Copy out the data exactly as it appears, without a single image.

• _Dataset items_:
__________
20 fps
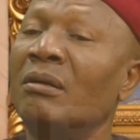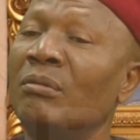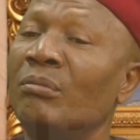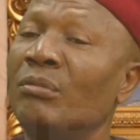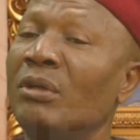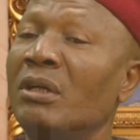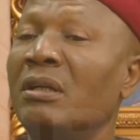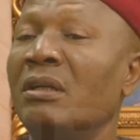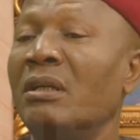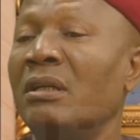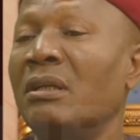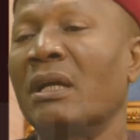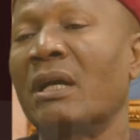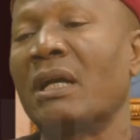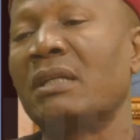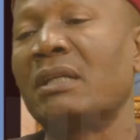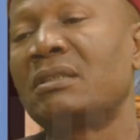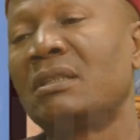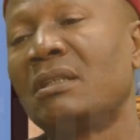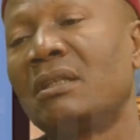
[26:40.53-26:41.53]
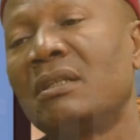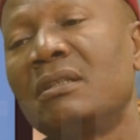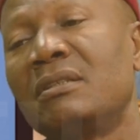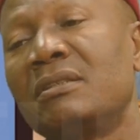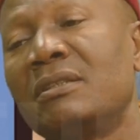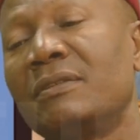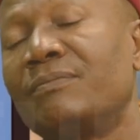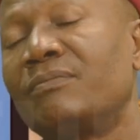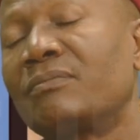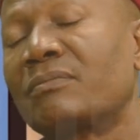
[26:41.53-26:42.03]
But like I
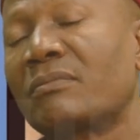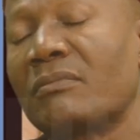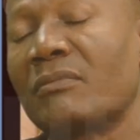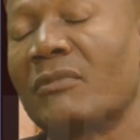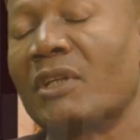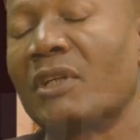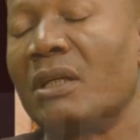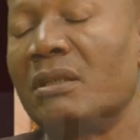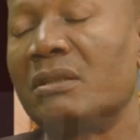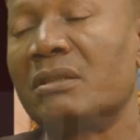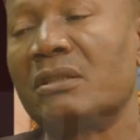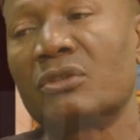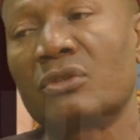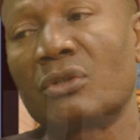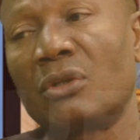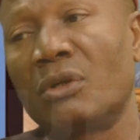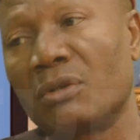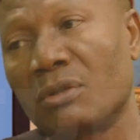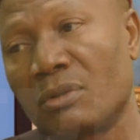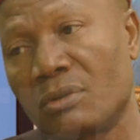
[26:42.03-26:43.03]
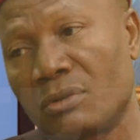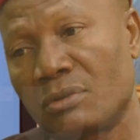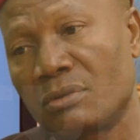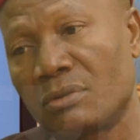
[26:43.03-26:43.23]
said, it is wrong.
__________
• _EXPECTED ANSWER_:
20 fps
[26:40.53-26:41.53]
[26:41.53-26:42.03]
But like I
[26:42.03-26:43.03]
[26:43.03-26:43.23]
said, it is wrong.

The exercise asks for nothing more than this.